* **YOUR OBJECTIVE**: Reproduce the data below in full and to the letter, images excepted.

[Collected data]

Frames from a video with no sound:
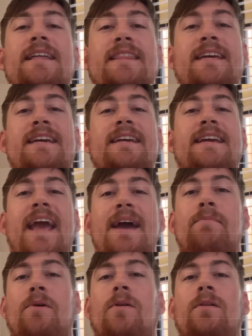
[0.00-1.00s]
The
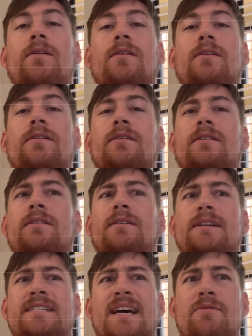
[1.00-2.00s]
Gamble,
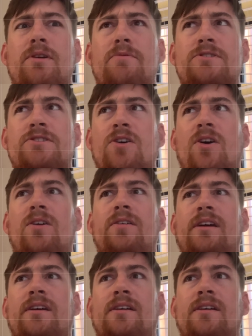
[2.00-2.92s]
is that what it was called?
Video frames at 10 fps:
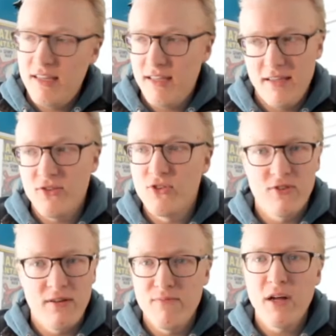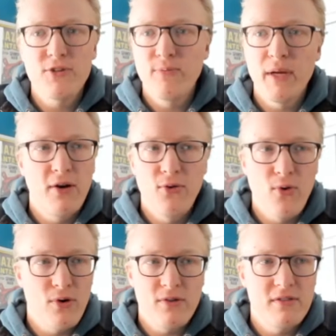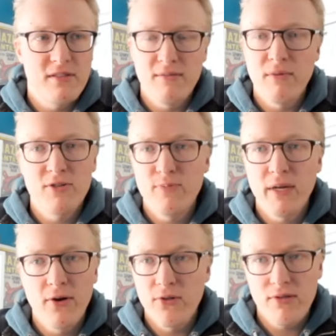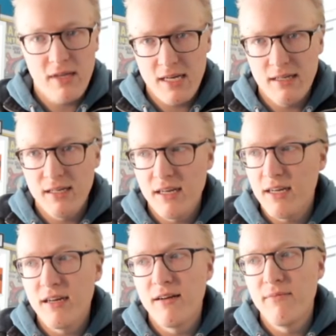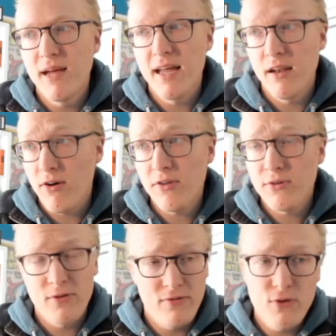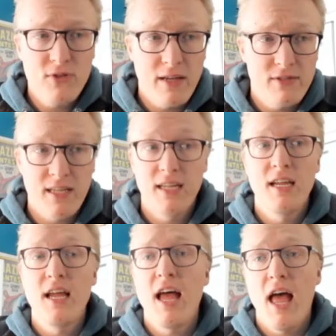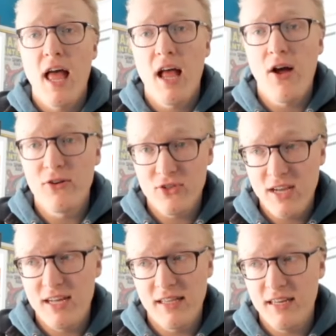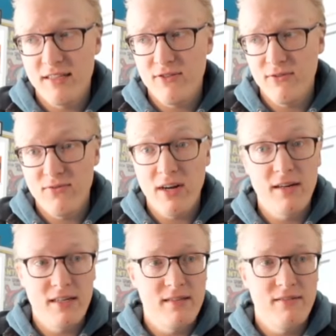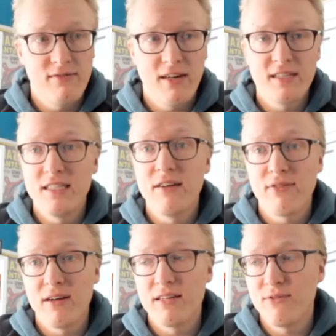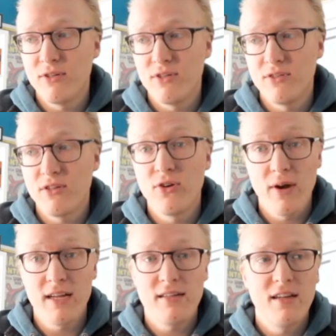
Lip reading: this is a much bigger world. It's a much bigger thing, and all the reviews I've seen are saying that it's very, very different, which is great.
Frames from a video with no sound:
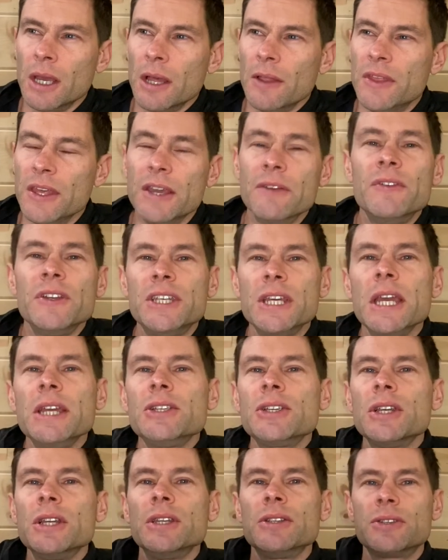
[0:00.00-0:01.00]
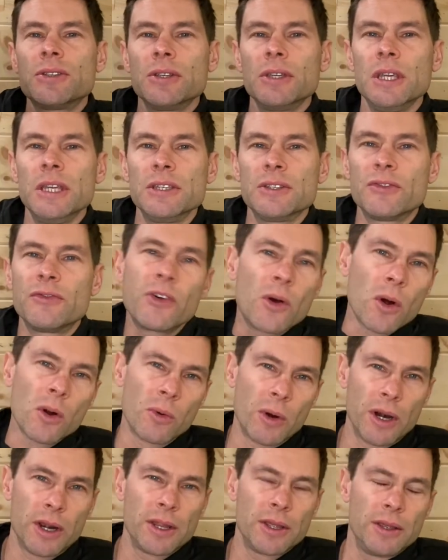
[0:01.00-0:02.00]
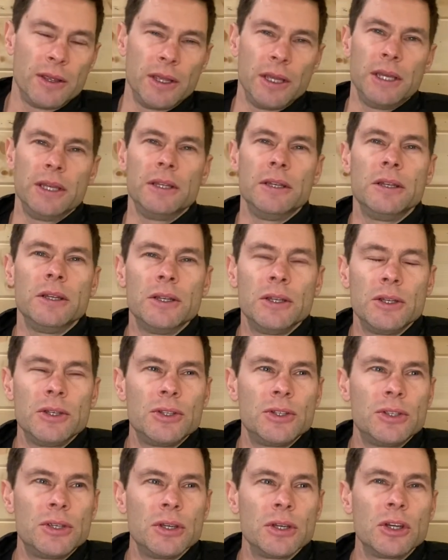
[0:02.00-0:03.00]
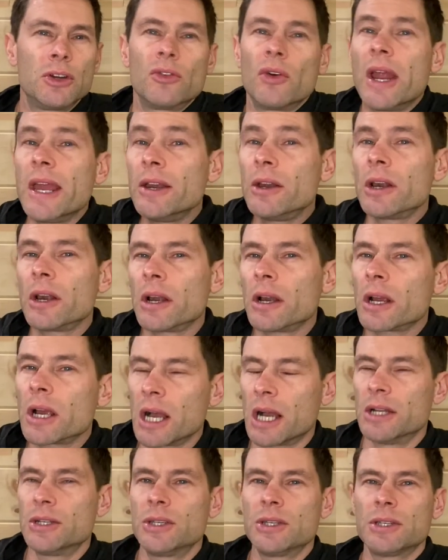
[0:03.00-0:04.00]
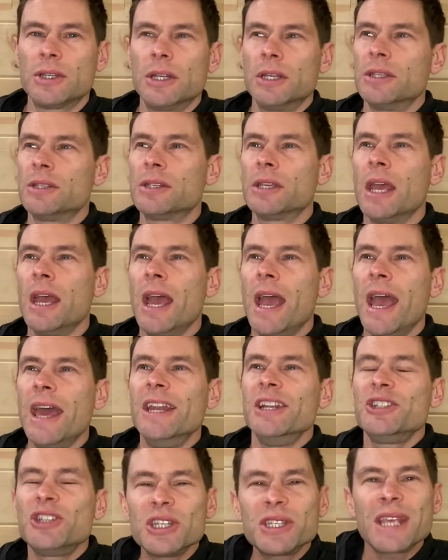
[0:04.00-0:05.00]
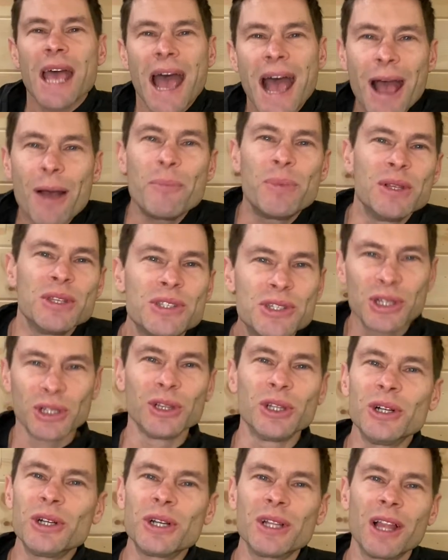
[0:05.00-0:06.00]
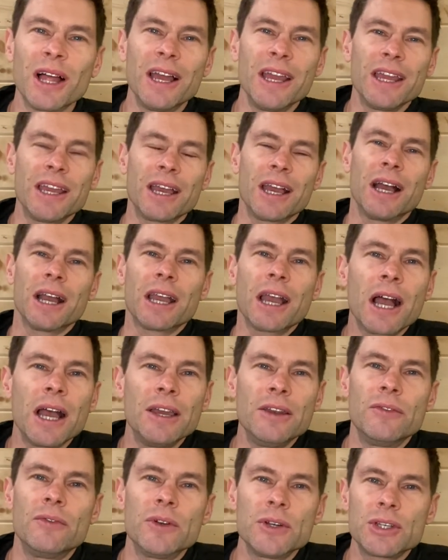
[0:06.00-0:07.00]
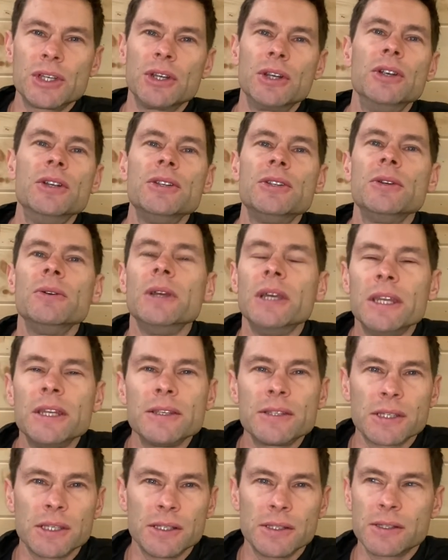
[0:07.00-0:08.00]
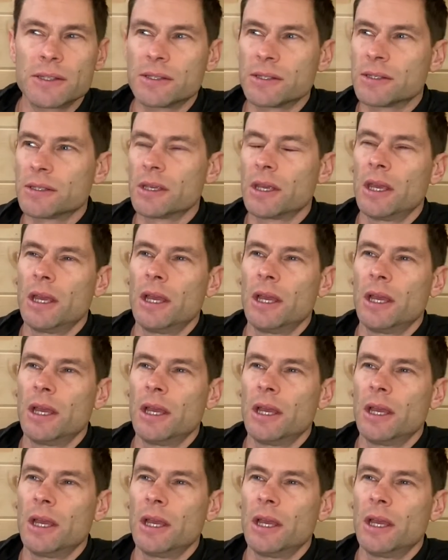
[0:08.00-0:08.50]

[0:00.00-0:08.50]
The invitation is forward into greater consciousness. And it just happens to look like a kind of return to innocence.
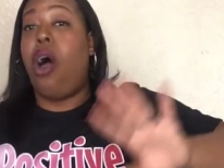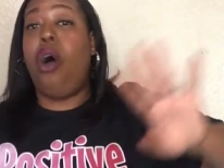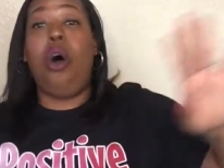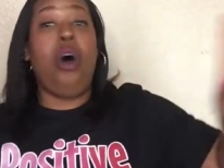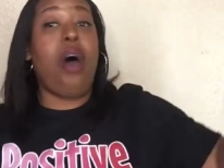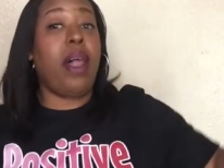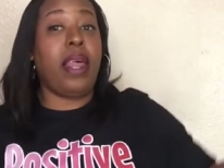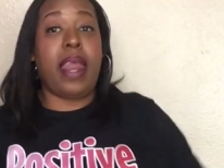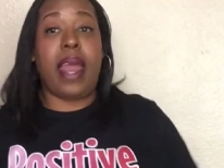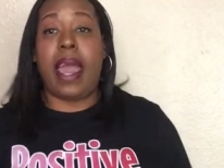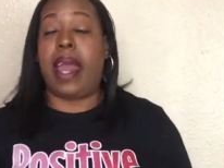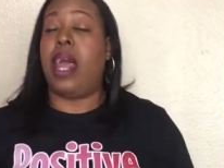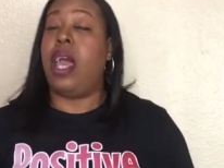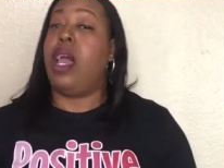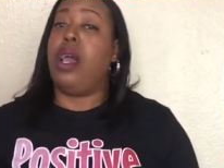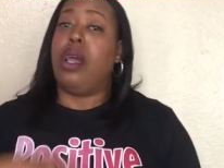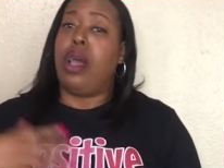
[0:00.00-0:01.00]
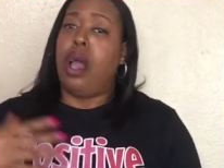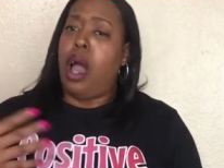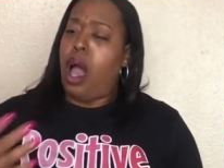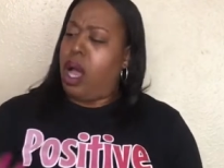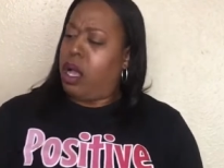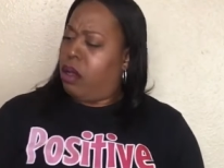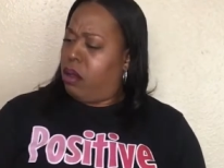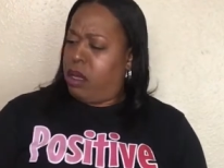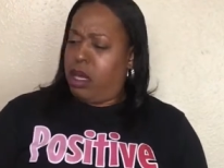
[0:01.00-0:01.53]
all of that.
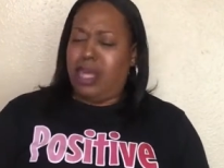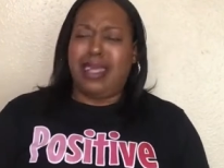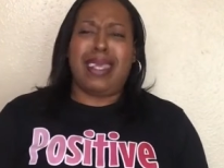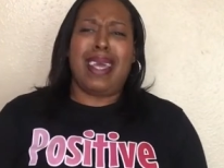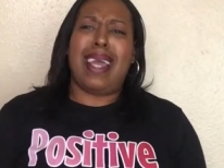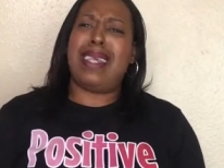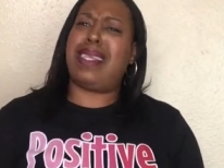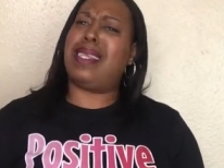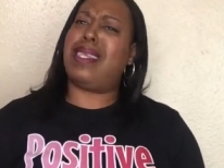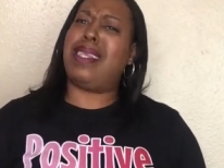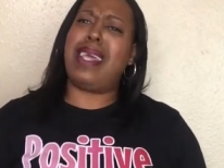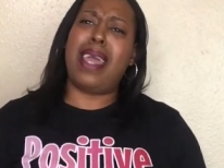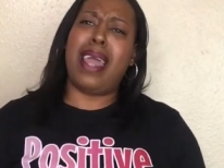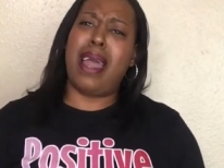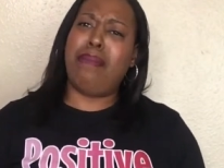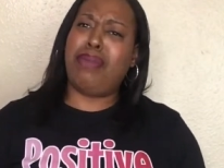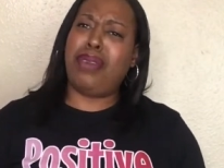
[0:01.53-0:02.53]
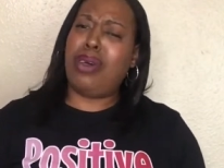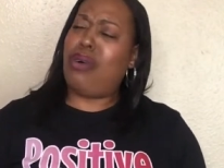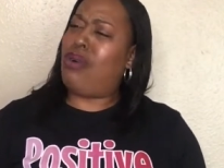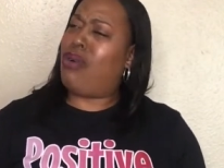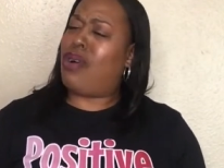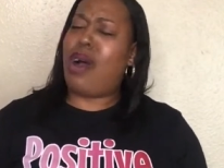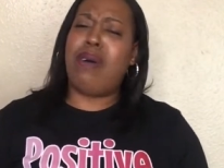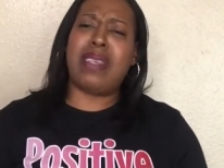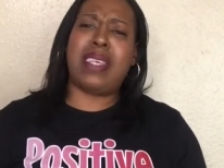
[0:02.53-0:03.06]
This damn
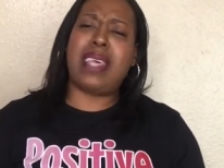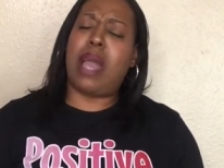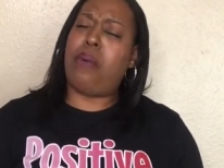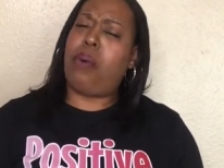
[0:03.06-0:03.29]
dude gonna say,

* **ANSWER FOR THE TASK**:
Frames from a video with no sound:
[0.00-1.00s]
The
[1.00-2.00s]
Gamble,
[2.00-2.92s]
is that what it was called?
Video frames at 10 fps:
Lip reading: this is a much bigger world. It's a much bigger thing, and all the reviews I've seen are saying that it's very, very different, which is great.
Frames from a video with no sound:
[0:00.00-0:01.00]
[0:01.00-0:02.00]
[0:02.00-0:03.00]
[0:03.00-0:04.00]
[0:04.00-0:05.00]
[0:05.00-0:06.00]
[0:06.00-0:07.00]
[0:07.00-0:08.00]
[0:08.00-0:08.50]

[0:00.00-0:08.50]
The invitation is forward into greater consciousness. And it just happens to look like a kind of return to innocence.
[0:00.00-0:01.00]
[0:01.00-0:01.53]
all of that.
[0:01.53-0:02.53]
[0:02.53-0:03.06]
This damn
[0:03.06-0:03.29]
dude gonna say,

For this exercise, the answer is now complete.